規模の経済がある技術分野においては、進んだ技術の開発にいち早く成功した国が圧倒的に有利となる。
技術開発力も、規模の経済も、各国の産業政策に大きな影響を受ける分野である。
V.統計
・国際収支
経常収支:商品とサービスの対外取引を総括したもの。
貿易収支:貿易による収支。
貿易外収支:運輸、海外旅行などの収支。また、投資の収益の受け取りもここに入る
・「国際収支の天井」
潜在成長力が大きくても、国際収支に余力がない(=すぐに貿易赤字等になってしまうこと)ことにより、実際の成長が潜在的成長よりも低く押さえられてしまうことをさす。

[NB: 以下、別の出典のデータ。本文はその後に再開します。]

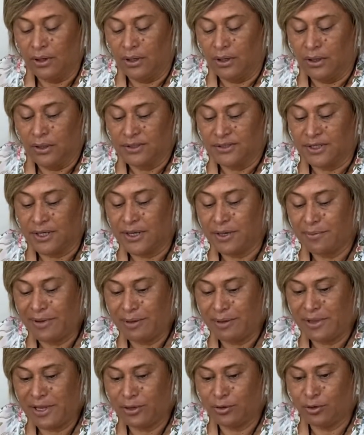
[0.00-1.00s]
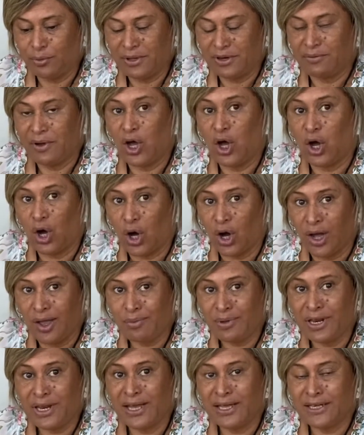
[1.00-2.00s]
So there may be a little bit of a
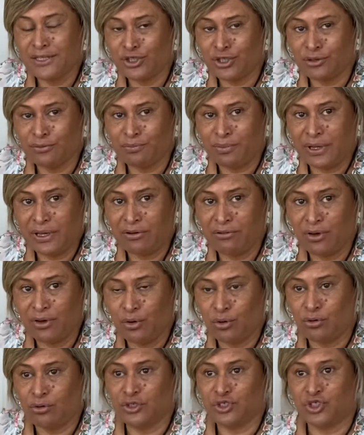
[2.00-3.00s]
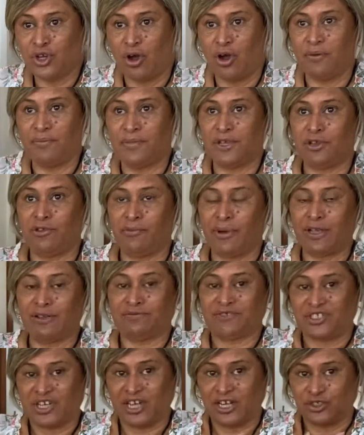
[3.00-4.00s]
hibernation period, or a time that you may
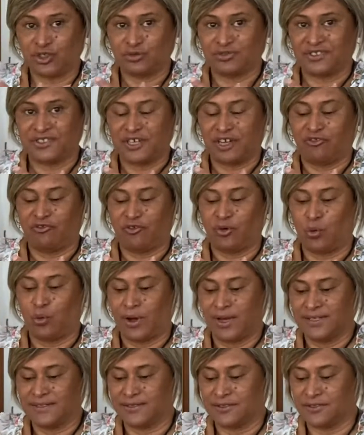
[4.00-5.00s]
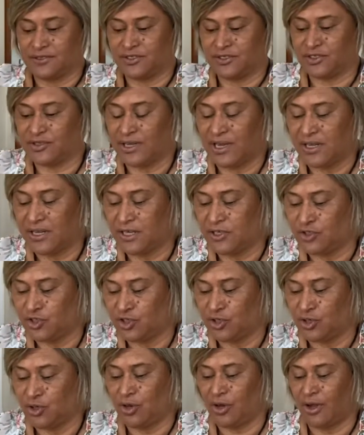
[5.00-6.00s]
have tucked yourself away. So it's starting
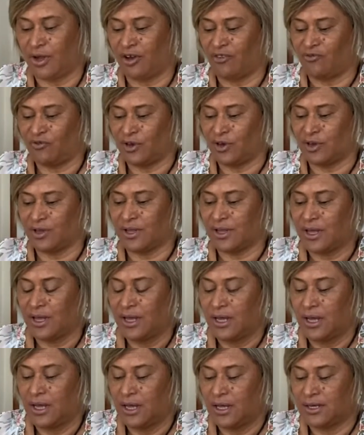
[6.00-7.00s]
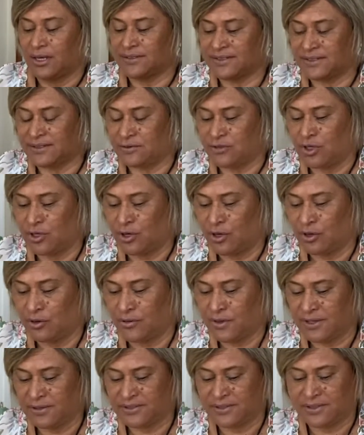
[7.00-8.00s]
to, like, I feel like it's,
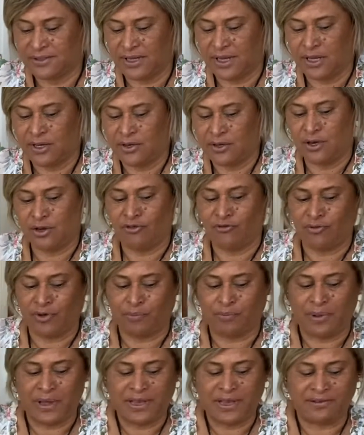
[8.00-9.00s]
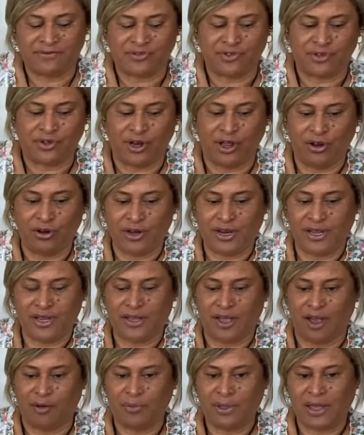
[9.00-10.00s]
and you've been slowly
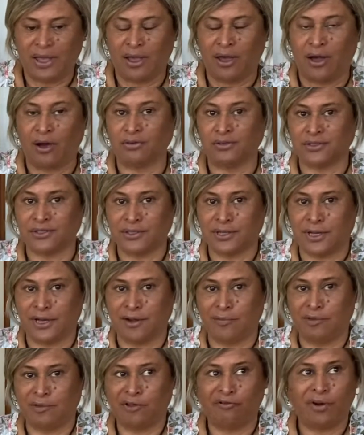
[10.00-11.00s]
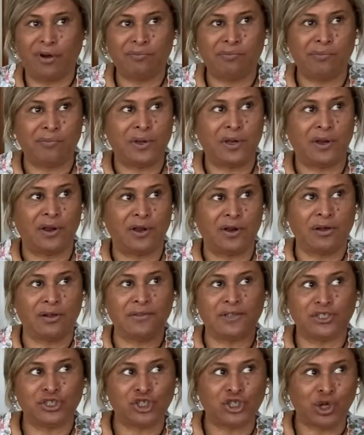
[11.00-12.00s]
coming out, if I'm,
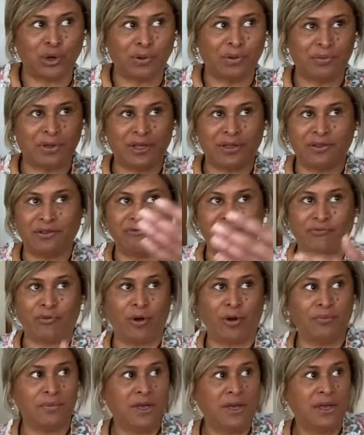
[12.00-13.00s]
like they're showing me from,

国内で景気が良くなると消費も増え、それに伴って輸入も増える。ところが輸出は国内の景気が良くなったからといって伸びるものではない。すると、輸入が増えて、輸出は増えないとすると外貨準備高が減少する(物を買うために決算のために使われるドルを払いつづける一方で、輸出が多くないのでドルを受け取れないため。)。必需品まで入手できなくなると経済が混乱するので、そういう状況に至る前に景気引き締め策を取ることになる。
日本が技術的に国際競争力をつけるまでは、輸出競争力は十分でなかったため、この「天井」が景気の拡大を終わらせてきた。この現象は昭和40年代のいざなぎ景気に至って初めて終わった。